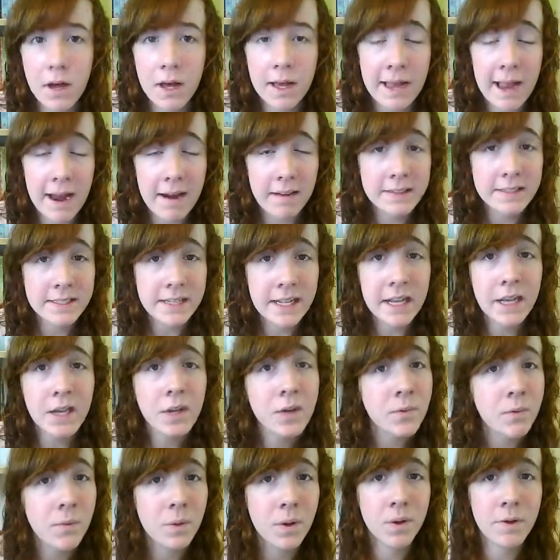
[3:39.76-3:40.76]
I guarantee
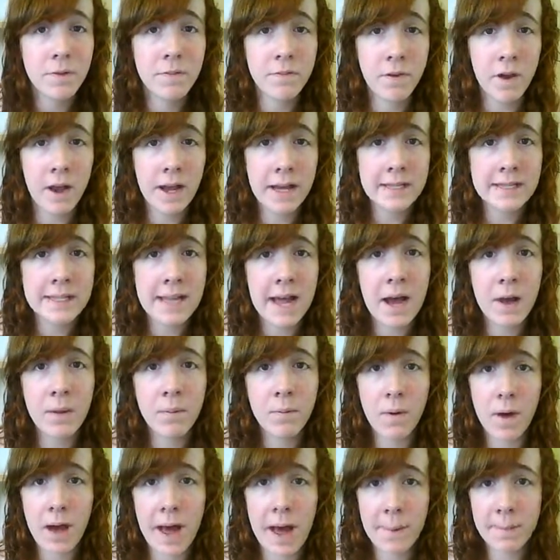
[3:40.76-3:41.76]
you'll want to find
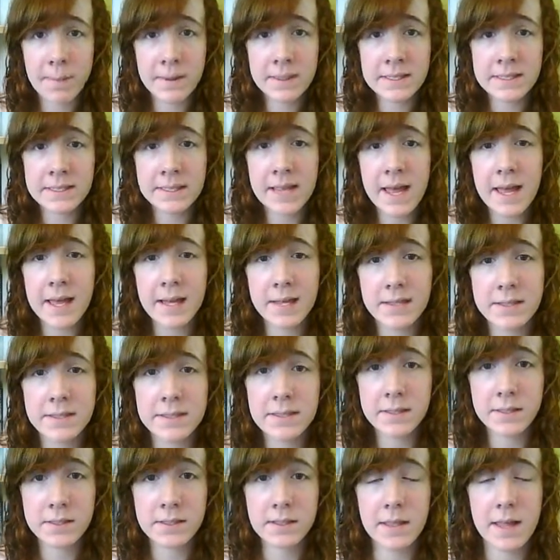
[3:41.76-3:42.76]
out what happens next,
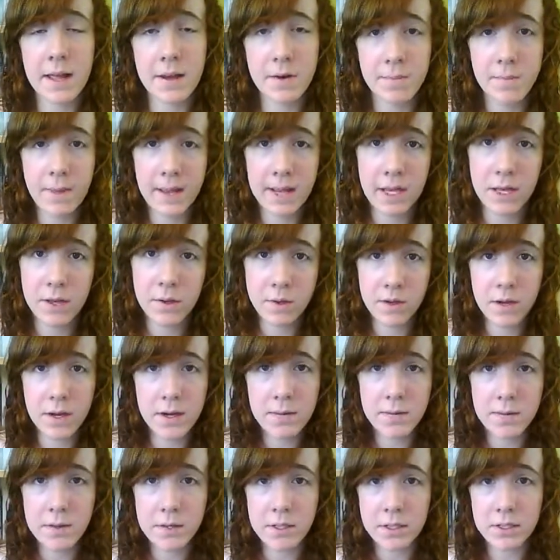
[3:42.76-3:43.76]
so that'll make you
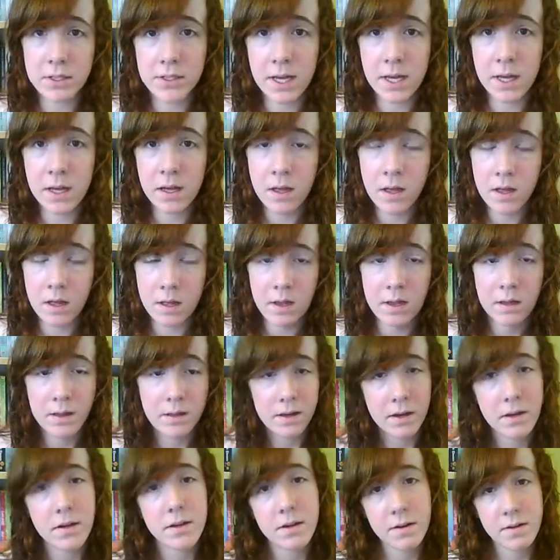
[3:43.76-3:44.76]
go watch it.
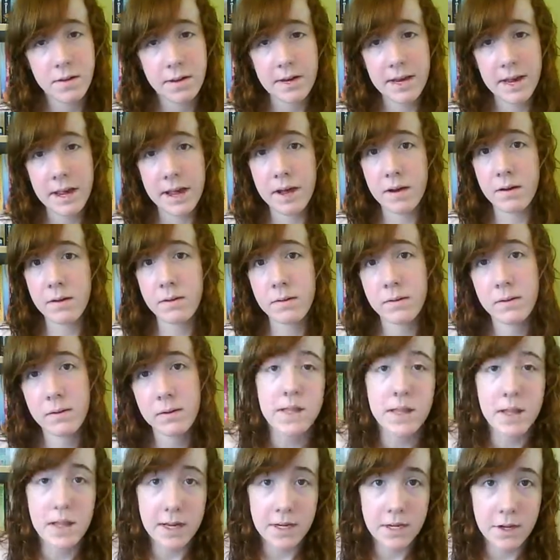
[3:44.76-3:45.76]
Go do it now,
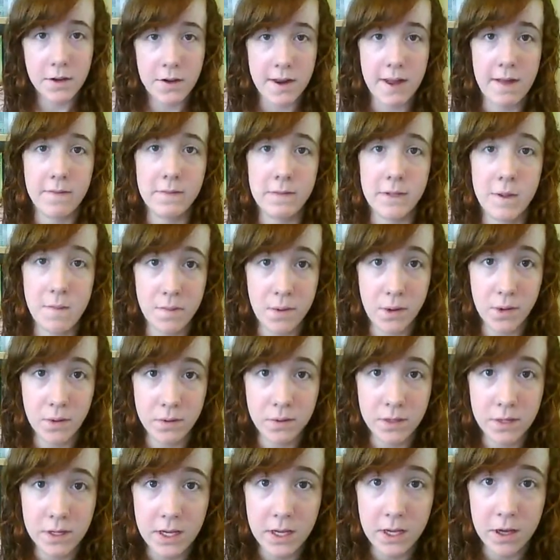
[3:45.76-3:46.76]
so that I don't have to moan
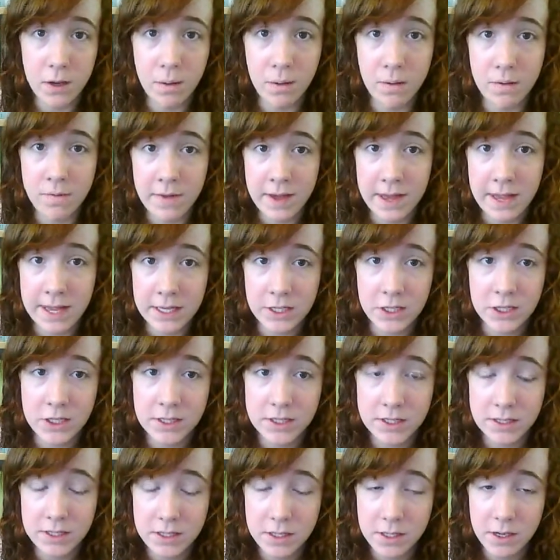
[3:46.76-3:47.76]
on at you for
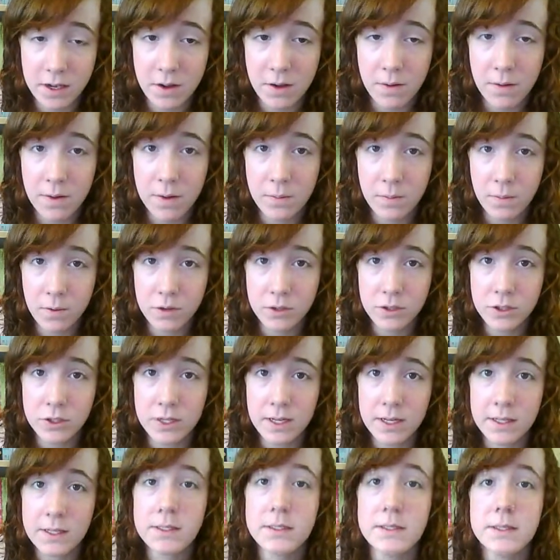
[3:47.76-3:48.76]
ages to go and watch
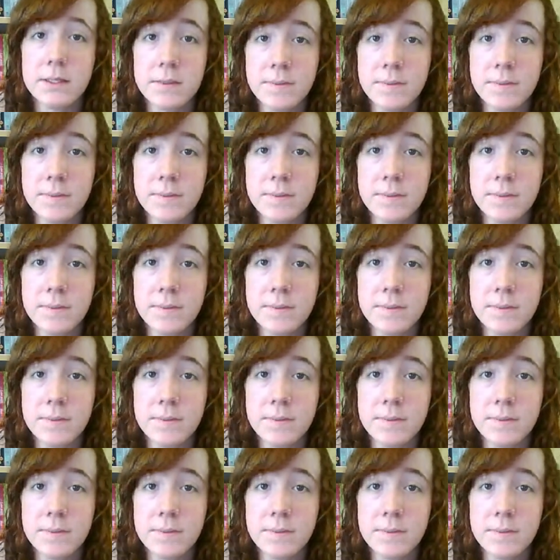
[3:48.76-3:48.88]
it.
# # # #
▶ EXERCISE BRIEF
When an image appears in the data, skip it and output the rest exactly.

▶ EXERCISE SOLUTION
[3:39.76-3:40.76]
I guarantee
[3:40.76-3:41.76]
you'll want to find
[3:41.76-3:42.76]
out what happens next,
[3:42.76-3:43.76]
so that'll make you
[3:43.76-3:44.76]
go watch it.
[3:44.76-3:45.76]
Go do it now,
[3:45.76-3:46.76]
so that I don't have to moan
[3:46.76-3:47.76]
on at you for
[3:47.76-3:48.76]
ages to go and watch
[3:48.76-3:48.88]
it.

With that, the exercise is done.